▸ **DATA SUPPLIED**
========================================================================
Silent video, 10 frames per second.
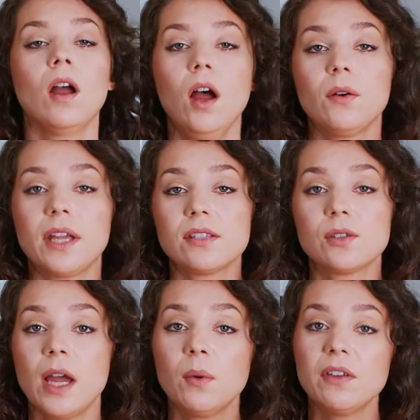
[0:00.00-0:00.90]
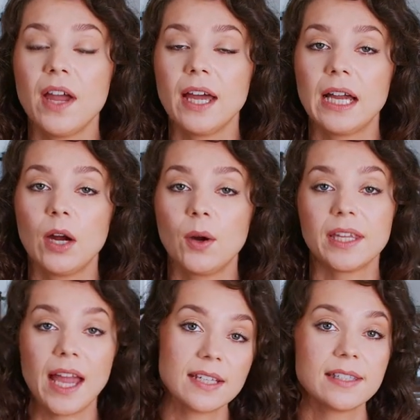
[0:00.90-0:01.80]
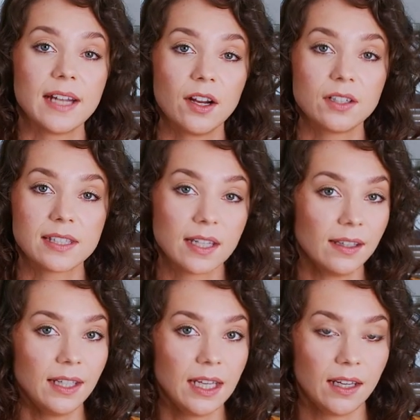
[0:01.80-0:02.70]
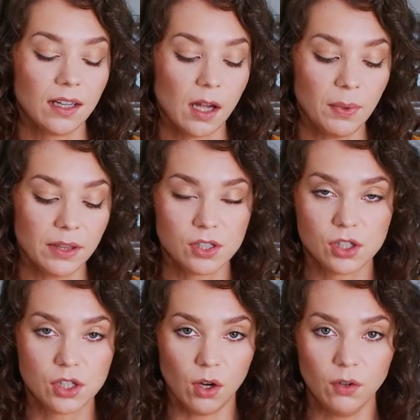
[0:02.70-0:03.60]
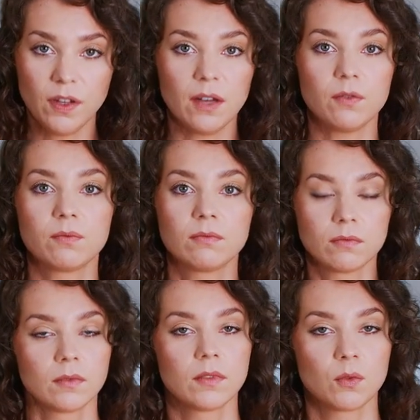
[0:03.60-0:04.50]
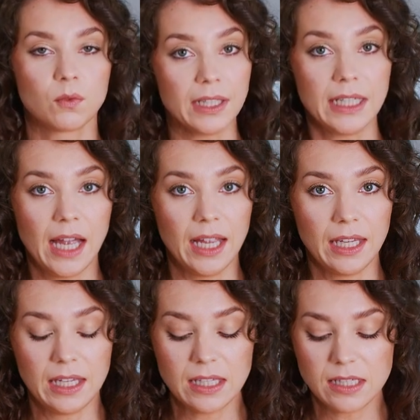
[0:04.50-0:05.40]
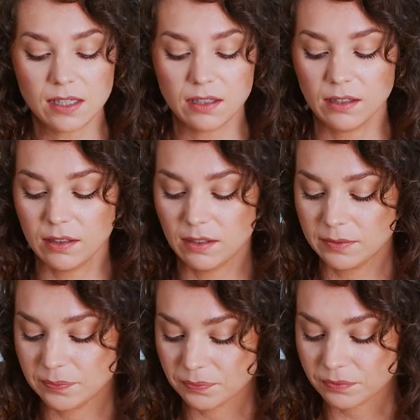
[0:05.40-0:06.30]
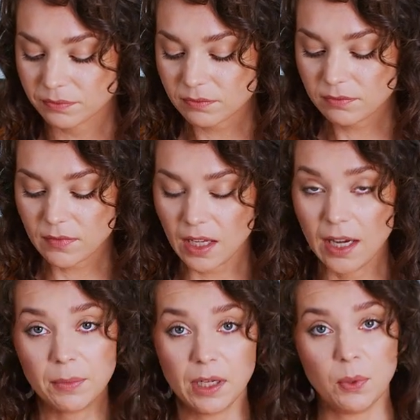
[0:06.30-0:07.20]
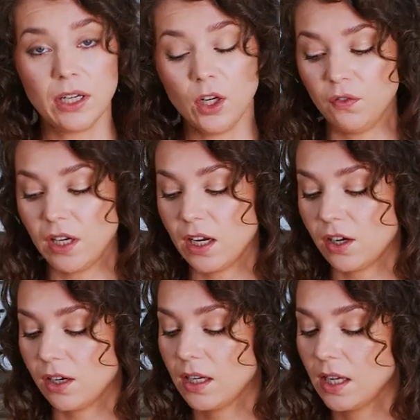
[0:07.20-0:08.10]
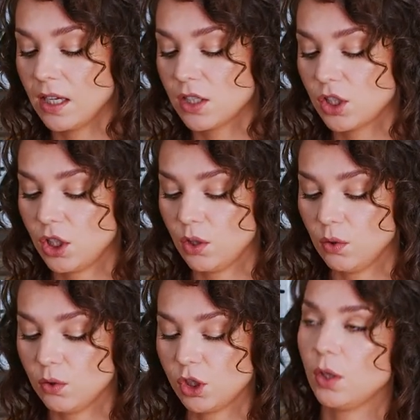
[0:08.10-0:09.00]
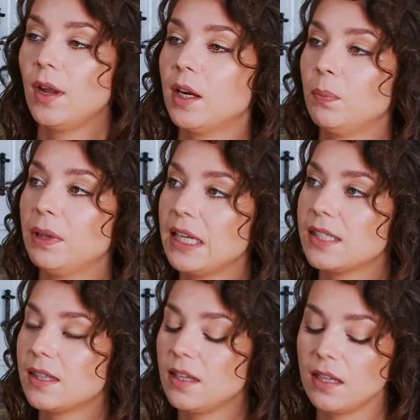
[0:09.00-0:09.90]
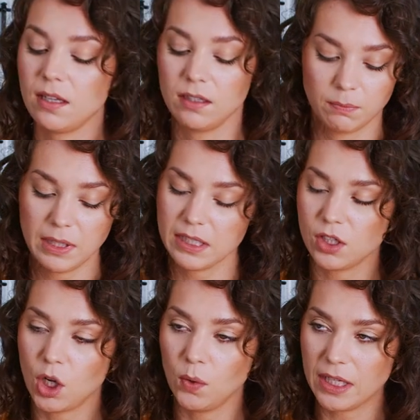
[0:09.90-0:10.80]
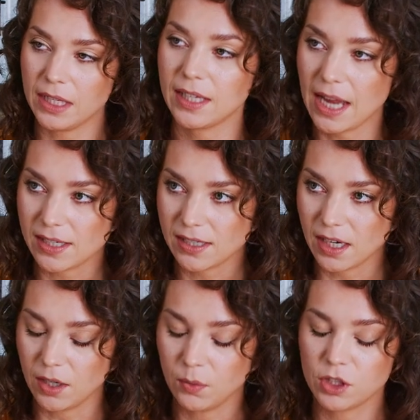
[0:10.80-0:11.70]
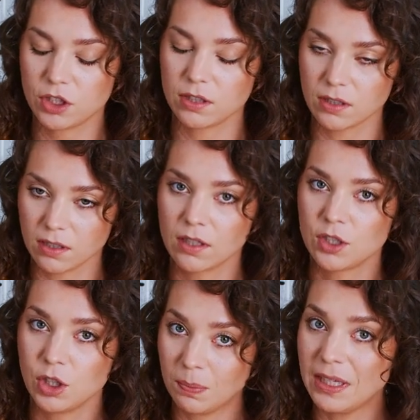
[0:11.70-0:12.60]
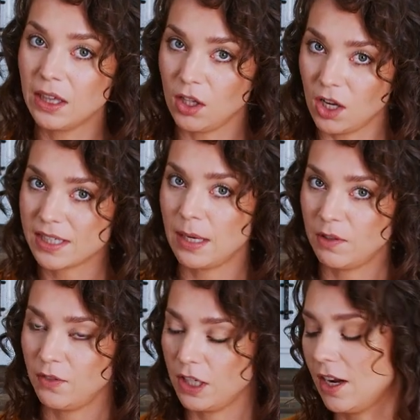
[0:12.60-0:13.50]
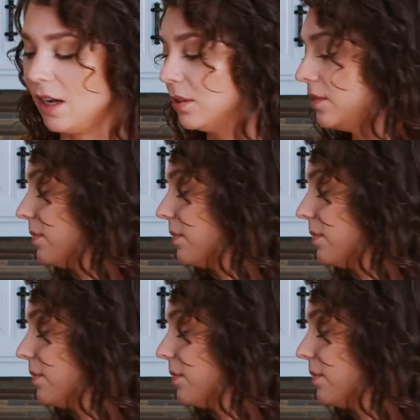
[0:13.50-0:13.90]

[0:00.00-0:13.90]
Okay, so now we've had our cast iron skillet heating up on the stove at really high heat. And I'm gonna bring it over here to show you how to place the pizza dough in the cast iron, which took me a long time to figure out.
========================================================================
The answer must be the data above, repeated exactly, with no pictures.

Silent video, 10 frames per second.
[0:00.00-0:00.90]
[0:00.90-0:01.80]
[0:01.80-0:02.70]
[0:02.70-0:03.60]
[0:03.60-0:04.50]
[0:04.50-0:05.40]
[0:05.40-0:06.30]
[0:06.30-0:07.20]
[0:07.20-0:08.10]
[0:08.10-0:09.00]
[0:09.00-0:09.90]
[0:09.90-0:10.80]
[0:10.80-0:11.70]
[0:11.70-0:12.60]
[0:12.60-0:13.50]
[0:13.50-0:13.90]

[0:00.00-0:13.90]
Okay, so now we've had our cast iron skillet heating up on the stove at really high heat. And I'm gonna bring it over here to show you how to place the pizza dough in the cast iron, which took me a long time to figure out.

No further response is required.